Comment:
Cette impressionnante composition reprend le célèbre tableau de Michel-Ange, aujourd'hui perdu et connu notamment par une copie conservée à la National Gallery de Londres.
L'original, exécuté en 1530 pour Alphonse Ier d'Este, duc de Ferrare, fut apporté à Lyon en 1532 par Antonio Mini, assistant de Michel-Ange, qui le porta à Fontainebleau où il fut copié par Rosso avant de disparaître.
Tout comme notre tableau, la gravure de Cornelis Bos (Fig.1) reprend avec exactitude les détails de la composition originale disparue : les plis des drapés, les détails des plumes et de la coiffe et surtout la présence des deux œufs aux pieds de Leda, l'un d'eux s'ouvrant et laissant apparaître Hélène et Castor ou Clytemnestre et Pollux.

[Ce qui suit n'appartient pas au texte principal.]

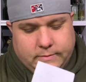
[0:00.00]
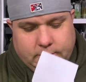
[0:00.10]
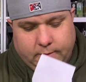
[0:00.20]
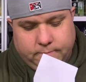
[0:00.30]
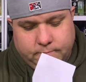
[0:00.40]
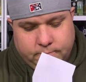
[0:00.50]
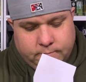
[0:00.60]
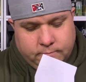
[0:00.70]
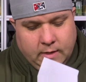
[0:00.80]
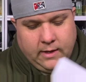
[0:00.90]
So
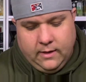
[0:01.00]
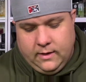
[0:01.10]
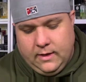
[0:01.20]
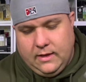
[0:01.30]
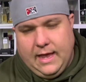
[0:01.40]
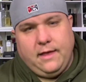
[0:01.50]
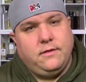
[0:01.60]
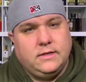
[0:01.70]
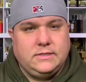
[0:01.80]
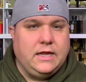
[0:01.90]
yeah,
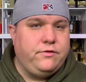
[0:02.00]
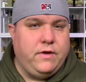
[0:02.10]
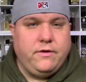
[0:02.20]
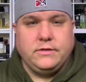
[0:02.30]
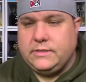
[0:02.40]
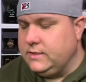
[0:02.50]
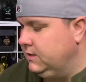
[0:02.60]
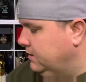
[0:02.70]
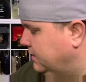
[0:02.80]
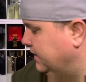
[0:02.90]
it's a nice fragrance.
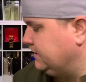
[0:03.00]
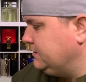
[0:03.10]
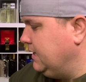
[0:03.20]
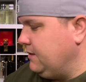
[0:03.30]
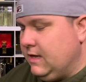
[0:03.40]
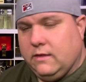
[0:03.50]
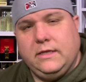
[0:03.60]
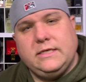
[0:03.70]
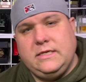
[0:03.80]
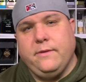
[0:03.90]
It's in the
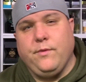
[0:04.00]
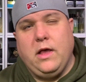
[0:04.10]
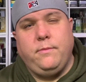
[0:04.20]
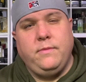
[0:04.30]
Elysium realm.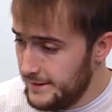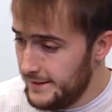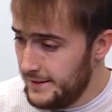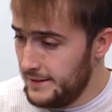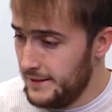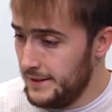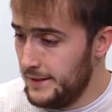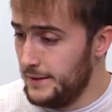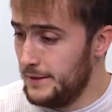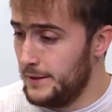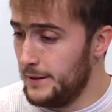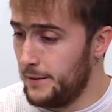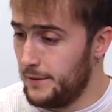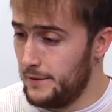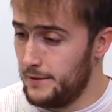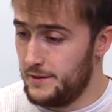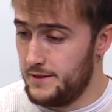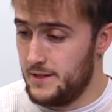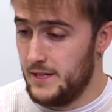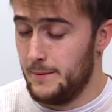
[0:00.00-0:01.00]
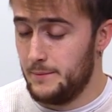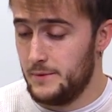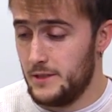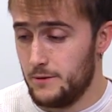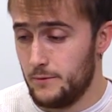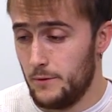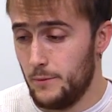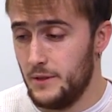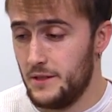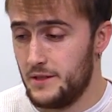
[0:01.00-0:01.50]
Then in the third
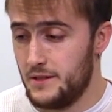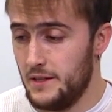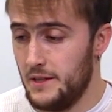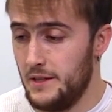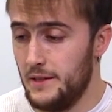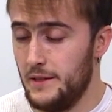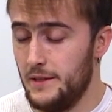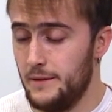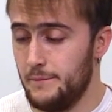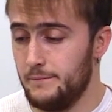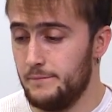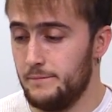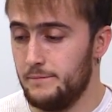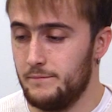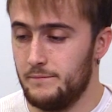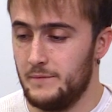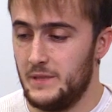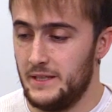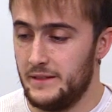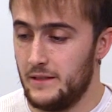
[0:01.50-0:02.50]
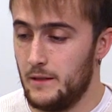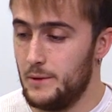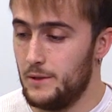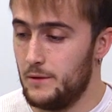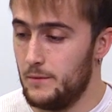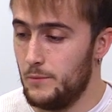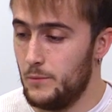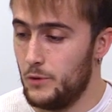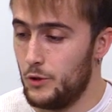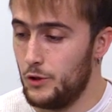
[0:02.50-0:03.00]
chapter we will see a little
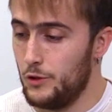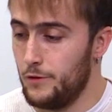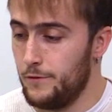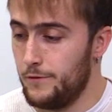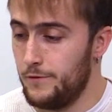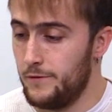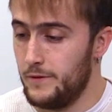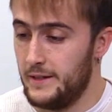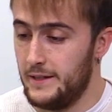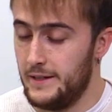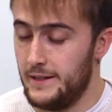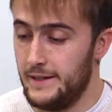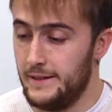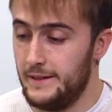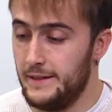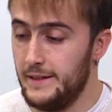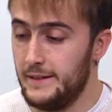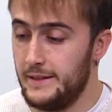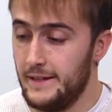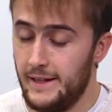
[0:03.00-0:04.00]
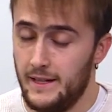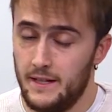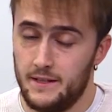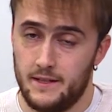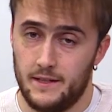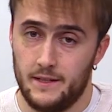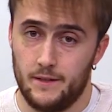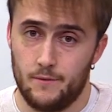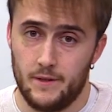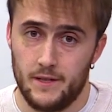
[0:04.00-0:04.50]
bit more of details
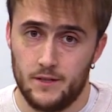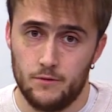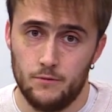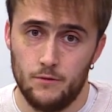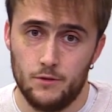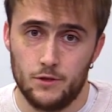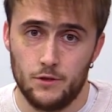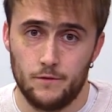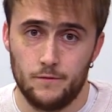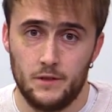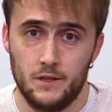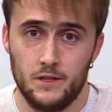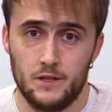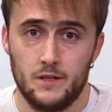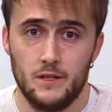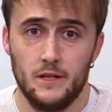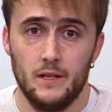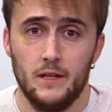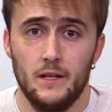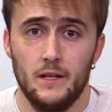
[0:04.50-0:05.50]
and results of thisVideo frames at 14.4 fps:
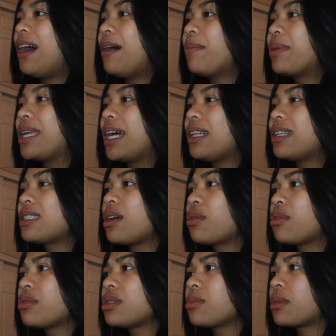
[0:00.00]
But yeah, let's
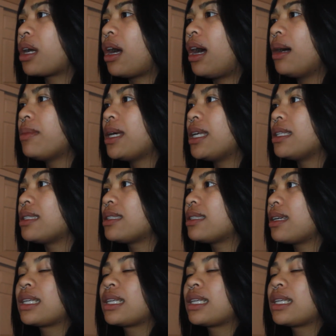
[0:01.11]
go through some comments.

J. Wilde fait remarquer que tous ces détails que l'on retrouve sur la gravure de Bos n'ont probablement été exécutés par Michel-Ange que sur le tableau lui-même1.
Considérant l'ancienneté de notre imposant panneau, il nous est permis de penser que ce dernier a peut-être été réalisé directement d'après l'original de Michel-Ange, probablement lorsque que cet original se trouvait à la cour de François Ier à Fontainebleau.
Tout comme pour la gravure de Cornelis Bos, cette reprise exacte de la composition de Michel-Ange témoigne de la célébrité des collections royales françaises auprès des artistes originaires des Pays-Bas.
Commentant la gravure de Bos dans le catalogue de l'exposition Fiamminghi a Roma, 1508-1608, Bert W. Meijer rapproche la position choisie par Michel-Ange pour représenter sa Leda de celle de la Nuit, elle-même sculptée par l'artiste pour le tombeau de Julien de Médicis à Florence 2. En effet Michel-Ange conçoit la sépulture de Julien de Médicis dès 1520 et travaille à sa réalisation finale en même temps qu'il réalise sa Leda, c'est-à-dire vers 1530.
De cette grande similitude de position découle l'idée de Johannes Wilde selon laquelle l'artiste, par ces deux réalisations, illustre la pensée néo-platonicienne selon laquelle l'amour d'un Dieu pour un mortel permettait à ce dernier d'accéder à l'immortalité. La mort - et donc la nuit - permettait en effet tant pour la mortelle Léda séduite par Zeus que pour Julien de Médicis d'accéder à l'éternité.
1 - Johannes Wilde, " Notes on the Genesis of Michelangelo's Leda ", in Fritz Saxl, '1890-1948. A Volume of Essays', Londres, éd. D.J. Gordon, 1957, p. 227.
2 - 'Fiamminghi a Roma, 1508 - 1608', catalogue d'exposition, Bruxelles-Rome, 1995, p. 85.